AP’nin konuyla ilgili iki yetkiliye dayandırdığı haberine göre, ABD’nin Suriye’den çekilme kararı, Erdoğan ve Trump arasında 14 Aralık’ta yapılan telefon görüşmesinde alındı.

Yetkililer, görüşmede, Trump’ın “ABD’nin, Suriye’de bulunma nedeninin DAEŞ’le mücadele olduğu” şeklindeki ifadelerini hatırlatan Erdoğan’ın, DAEŞ’in büyük ölçüde yenilmesine rağmen neden hala orada olduklarını sorduğunu kaydetti.

ABD’li yetkililer, Erdoğan’ın Trump’a “Neden hala oradasınız?” diye sorduğunu ve kalan DAEŞ’lilerle Türkiye’nin baş edebileceğini söylediğini ileri sürdü.

Trump’ın ise Erdoğan ile telefon görüşmesi anında; Erdoğan’ın da duyacağı şekilde, Beyaz Saray Ulusal Güvenlik Danışmanı John Bolton’a, “Erdoğan’ın söyledikleri doğruysa neden ABD askerlerinin hala Suriye’de olduğunu” sorduğunu aktaran yetkililer, bunun üzerine Bolton’ın, Erdoğan’ın sözlerinin doğru olduğunu teyit ettiğini belirtti.

Bolton’ın, DAEŞ’in büyük ölçüde yenilmesine rağmen, bu konuda zafer ilan etmek için sabırlı olunması gerektiğini dile getirdiğini aktaran yetkililer, Trump’ın buna rağmen fikrinin değişmediğini ve ABD’nin Suriye’den çekileceğini, Erdoğan’a açıkladığını kaydetti.

Telefon görüşmesinin sonunda Trump, Suriye’den çekileceklerini ifade etti. Ve Amerika Suriye’den çekilme kararı aldı ve çekilmeye başladı.

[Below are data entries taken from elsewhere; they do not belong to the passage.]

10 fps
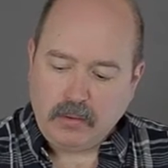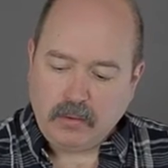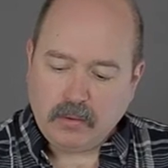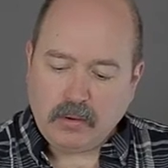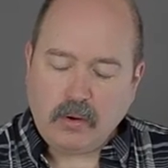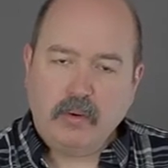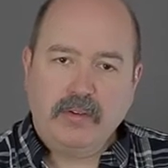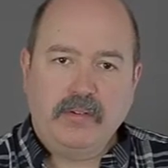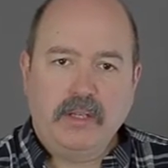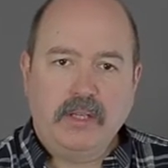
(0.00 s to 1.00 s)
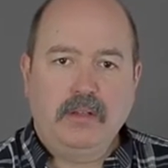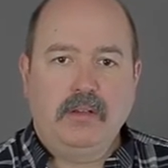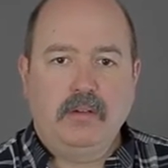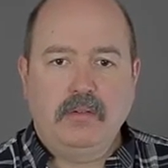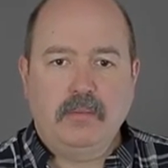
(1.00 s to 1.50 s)
You don't always
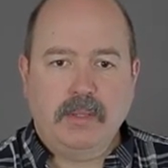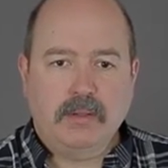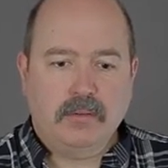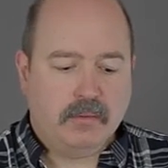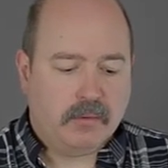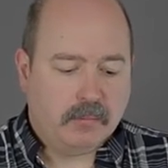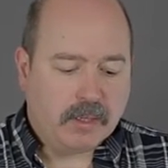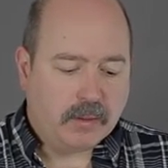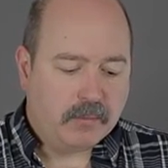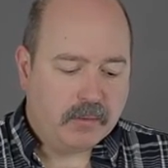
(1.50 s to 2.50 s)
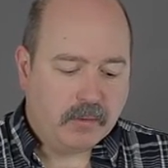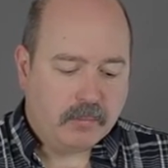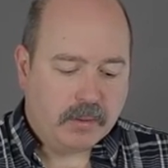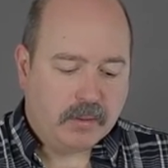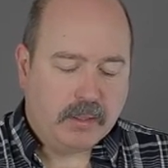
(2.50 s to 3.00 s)
need to use a mixer. Sometimes
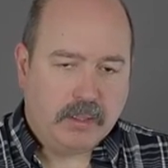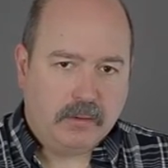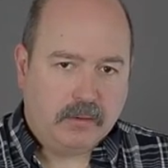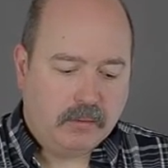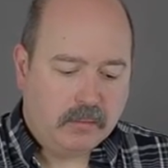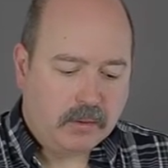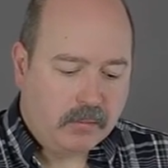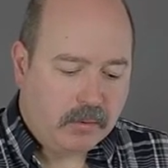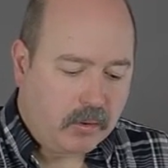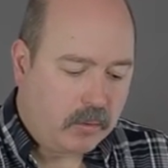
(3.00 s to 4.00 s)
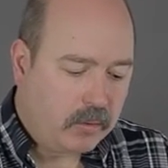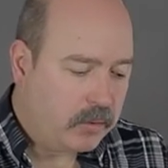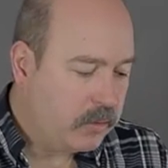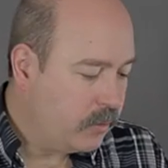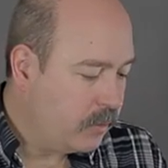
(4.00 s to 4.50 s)
they're built into a
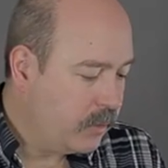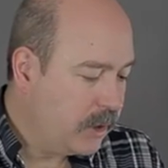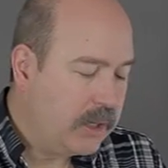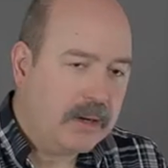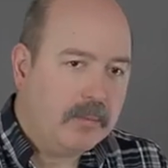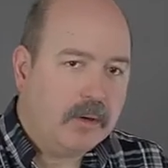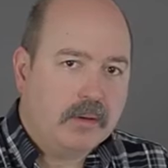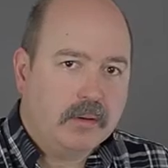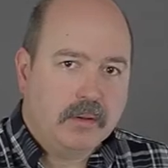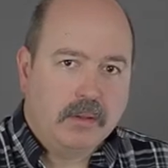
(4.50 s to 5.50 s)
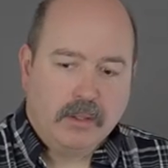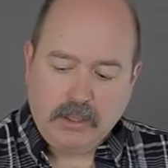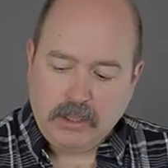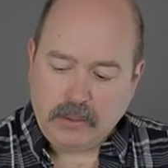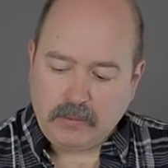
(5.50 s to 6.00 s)
recorder or the camera.
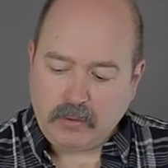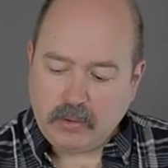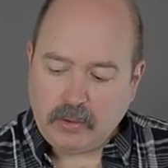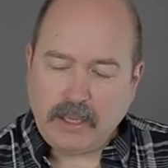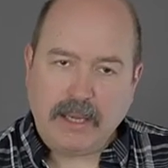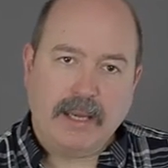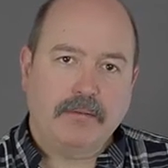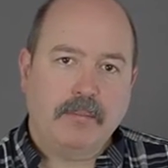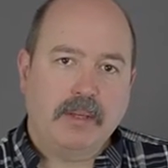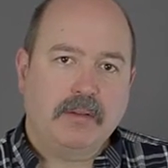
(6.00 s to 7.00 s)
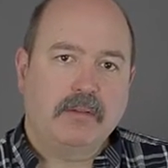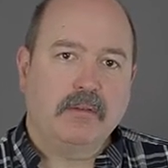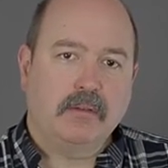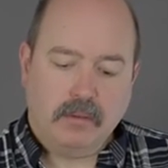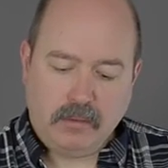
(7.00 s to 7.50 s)
It's good to have a
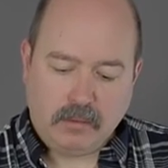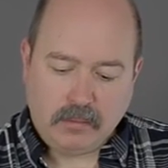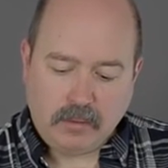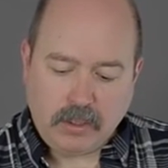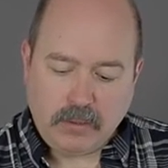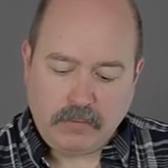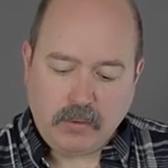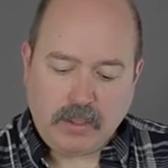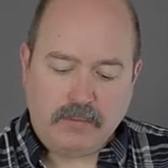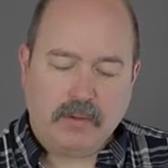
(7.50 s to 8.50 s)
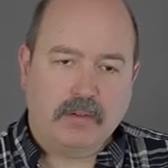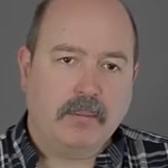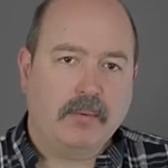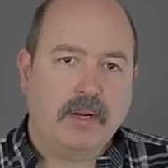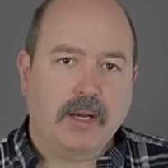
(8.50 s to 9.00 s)
mixer if you have a
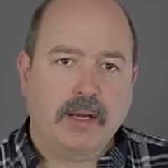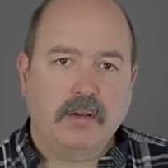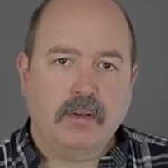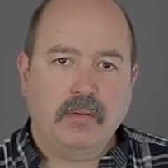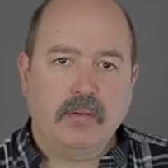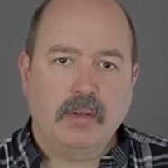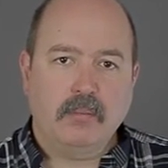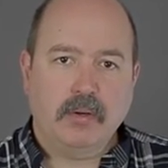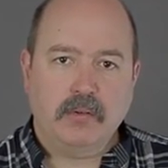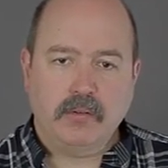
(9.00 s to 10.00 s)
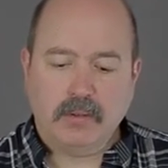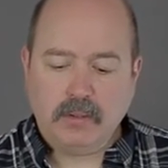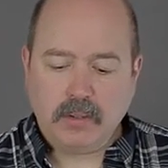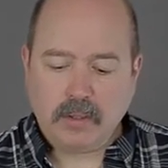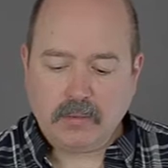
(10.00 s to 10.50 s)
separate audio
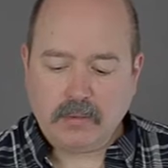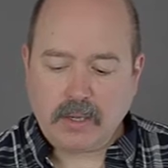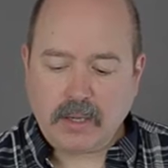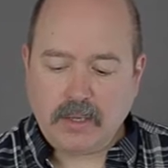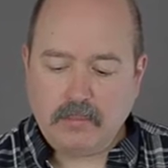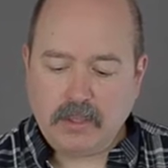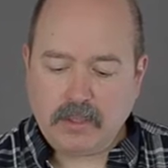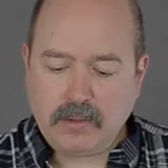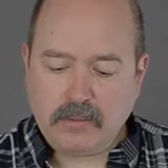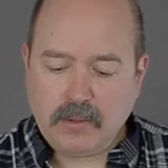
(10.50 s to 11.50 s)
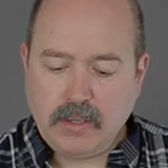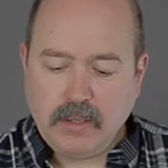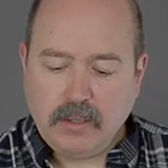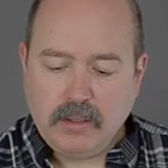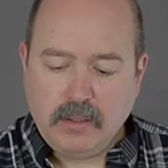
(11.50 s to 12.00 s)
person on site, because
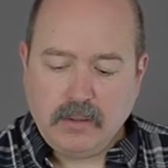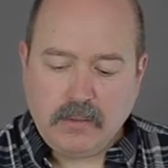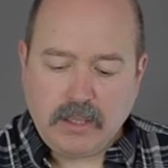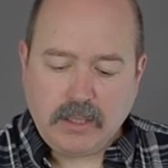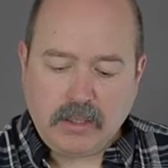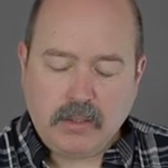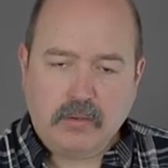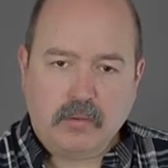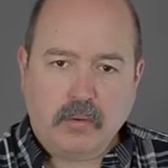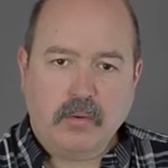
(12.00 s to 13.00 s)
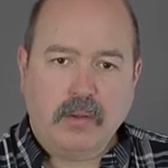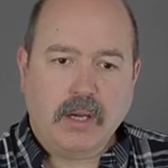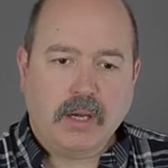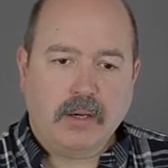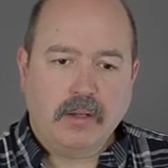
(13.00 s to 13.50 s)
they can control
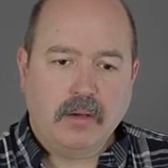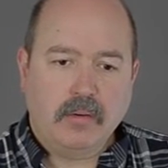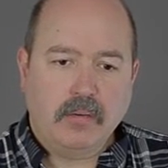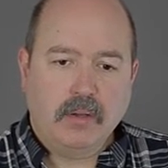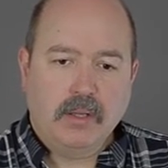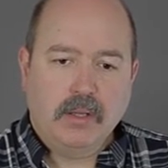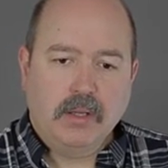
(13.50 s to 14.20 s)
the audio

Ankara’nın/Erdoğan’ın izlediği diplomasi, başarıyla sonuçlandı. Trump, askerlerini Suriye’den çekeceğini açıkladı. Dünya medyası, tek ve aynı yorumu yaptı. “Erdoğan’ın Zaferi!”

Dünya medyası ne dedi:
Çekilme süresi içinde Türkiye, operasyonu beklemeye aldı. Ve dünya basını bu verilen ani karar karşısında dünya medyası şunları yazdı:
Foreıgn polıcy( ABD): Türkiye’ye boyun eğen ABD Başkan’ı birliklerini geri çekiyor.
CNN Internatıonl (ABD): Türkiye için büyük bir zafer.
New York Tımes (ABD): Karar Türkiye, Rusya ve İran’ı güçlendirecek.
Le Monde (Fransa):Erdoğan için diplomatik bir zafer.
Frankfurter Allgemeine Zeitung (Almanya): “Trump’ın dünyası” başlığıyla yayımladığı yorumda ABD Başkanı’nın Suriye’den çekilme kararının Türkiye Cumhurbaşkanı Recep Tayip Erdoğan’ın Suriye’nin kuzeyine müdahale etmesini kolaylaştıracağını belirtiyor.

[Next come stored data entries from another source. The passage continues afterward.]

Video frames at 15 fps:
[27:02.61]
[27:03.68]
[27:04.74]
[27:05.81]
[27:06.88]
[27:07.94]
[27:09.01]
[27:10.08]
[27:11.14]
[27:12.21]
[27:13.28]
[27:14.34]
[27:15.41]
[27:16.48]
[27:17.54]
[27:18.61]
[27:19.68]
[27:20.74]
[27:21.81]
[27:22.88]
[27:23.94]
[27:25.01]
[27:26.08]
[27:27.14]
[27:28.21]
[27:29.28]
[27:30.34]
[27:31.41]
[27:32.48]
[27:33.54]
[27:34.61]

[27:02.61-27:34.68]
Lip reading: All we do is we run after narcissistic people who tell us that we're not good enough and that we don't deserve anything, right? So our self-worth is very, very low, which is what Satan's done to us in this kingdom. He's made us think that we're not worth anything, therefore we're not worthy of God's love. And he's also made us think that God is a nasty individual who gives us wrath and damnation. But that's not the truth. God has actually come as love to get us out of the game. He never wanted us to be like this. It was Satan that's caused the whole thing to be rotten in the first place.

Kılıçdaroğlu anlamaya başladı
Bir gün Hz. İsa’ya sormuşlar,
“Ölü diriltmekten daha zor ne olabilir?” O da demiş ki;
“Anlamayana, anlatmak..”

Suriye’den çekilme kararı alması ve askerlerini çekmeye başlaması üzerine, hızlı bir dönüş yapıp “Eğer birlikte olabilirsek Türkiye bölgesinde önemli pozisyona gelmiş olur. Türkiye, Orta Doğu’nun tümünü yönetebilecek pozisyondadır. Orta Doğu’ya barışı götürecek ülke Türkiye’dir. Ne Amerika’dır ne Rusya’dır. Akan kanı durduracak tek ülke Türkiye’dir. Bize ve millete kurulan tuzakları boşa çıkarmak zorundayız” şeklinde açıklama yaptı. Buna ne denir “çark etti” denir. Ve en doğrusu Erdoğan’ı ve uygulamalarını “anlamaya” başladı. Güzel şeylerden/hoş yapılanlardan anlamazdı sanıyorduk ama anlamaya başlamış.

Mevla ne demiş: “Bir cümle yeter sözden anlayana, destan yazsak fark etmez laftan anlamaya.”
Birbirimizi anlamaya, dirliğe, birliğe, beraberliğe ihtiyacımız var.
Hoş kalın. 25 Aralık 2018, Anamur. İsmet Kadıoğlu.